For fine-grain performance trancing and for industrial code traceability it would be interesting to be able to connect the components of the generated code (e.g. dispatches in the iree VM, or top-level loops in a piece of sequential code) to the operations of the input specification (e.g. linalg.matmul).
The connection does not need to be 1-to-1. Thus, loop fusion would typically associate to one loop in the final code multiple input operations. Similarly, only the top-level affine.for generated for a linalg.matmul would be associated with the initial operation.
Is there some support in MLIR for this?
If not, are there other people here interested in traceability?
One immediate application would be fine-grain performance tracing.
I have found the dispatch_profiler of iree, but (I may be wrong) it seems to only take as input single operations, such as linalg.matmul. My objective would be to profile full applications.
For approximative tracing like you seems to seek for, we are using “debug location”: every operation has these and they flow through the pipeline. Ultimately when using LLVM they end up in Dwarf potentially.
For very fine grain and precise tracing I proposed this recently: [RFC] Introduce the concept of IR listeners in MLIR
Yes, MLIR tracks source locations step by step, which lets you map back from compiled code to the input program (or anywhere in between). As operations are created, they can either choose to reuse a source location from a single predecessor, create a new “fused” location from multiple source locations, or create a new source location.

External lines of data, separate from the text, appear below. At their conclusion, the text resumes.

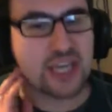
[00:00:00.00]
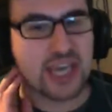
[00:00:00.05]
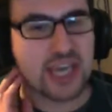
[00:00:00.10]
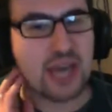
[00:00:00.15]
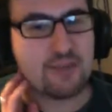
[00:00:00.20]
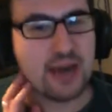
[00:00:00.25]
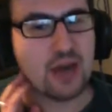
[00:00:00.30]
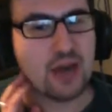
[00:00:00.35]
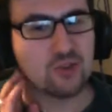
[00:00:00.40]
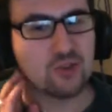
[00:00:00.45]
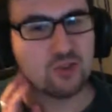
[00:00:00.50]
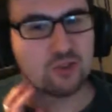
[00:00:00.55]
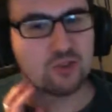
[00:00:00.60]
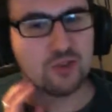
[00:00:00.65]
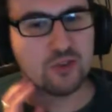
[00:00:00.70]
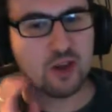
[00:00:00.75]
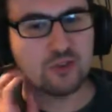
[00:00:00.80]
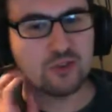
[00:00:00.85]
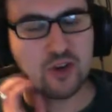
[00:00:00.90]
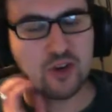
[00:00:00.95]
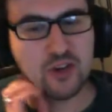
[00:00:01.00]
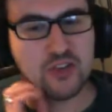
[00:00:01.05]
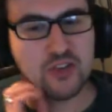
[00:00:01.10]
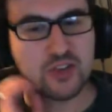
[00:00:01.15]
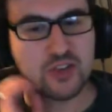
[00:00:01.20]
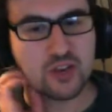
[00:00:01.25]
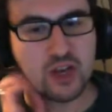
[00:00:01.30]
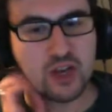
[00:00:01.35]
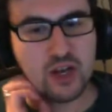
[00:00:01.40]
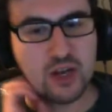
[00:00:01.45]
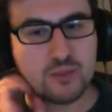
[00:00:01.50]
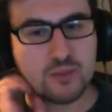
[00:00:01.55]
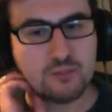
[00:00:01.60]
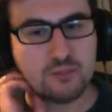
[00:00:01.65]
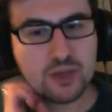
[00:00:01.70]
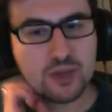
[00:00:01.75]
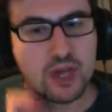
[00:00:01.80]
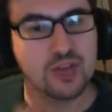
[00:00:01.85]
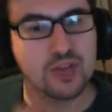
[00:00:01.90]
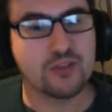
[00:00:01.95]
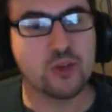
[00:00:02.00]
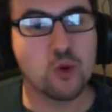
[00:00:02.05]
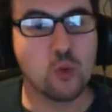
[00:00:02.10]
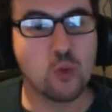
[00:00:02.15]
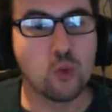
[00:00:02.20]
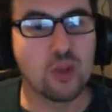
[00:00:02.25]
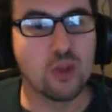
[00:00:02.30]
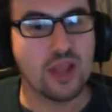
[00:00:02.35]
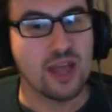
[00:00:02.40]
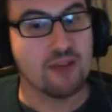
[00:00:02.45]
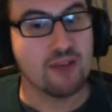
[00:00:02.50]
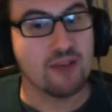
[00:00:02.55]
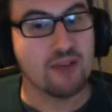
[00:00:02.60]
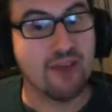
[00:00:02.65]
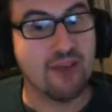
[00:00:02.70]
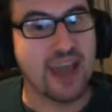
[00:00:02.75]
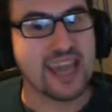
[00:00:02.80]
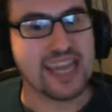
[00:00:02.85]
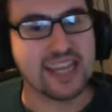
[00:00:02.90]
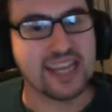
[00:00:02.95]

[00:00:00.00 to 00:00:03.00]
actually came out of finding kind of a cool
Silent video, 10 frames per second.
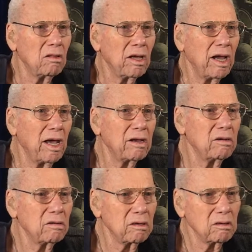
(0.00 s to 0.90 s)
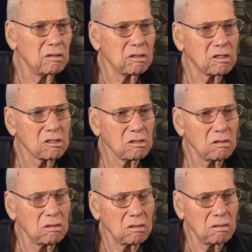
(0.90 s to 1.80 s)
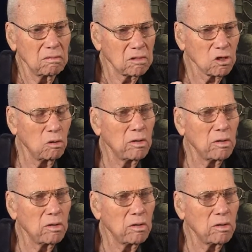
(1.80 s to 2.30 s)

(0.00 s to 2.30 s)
they had so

Since you asked about IREE, we do most of our in-depth performance analysis of the IREE compiler and IREE runtime using Tracy (IREE docs here).
One way we connect generated code back to input IR is shown in Show executable sources via source locs in Tracy if available. by ScottTodd · Pull Request #9994 · openxla/iree · GitHub. For that, we snapshot the IR at some point during compilation to disk as .mlir files then, at runtime, each function in the compiled program tells the profiler that it’s “source location” resides in one of those files on disk.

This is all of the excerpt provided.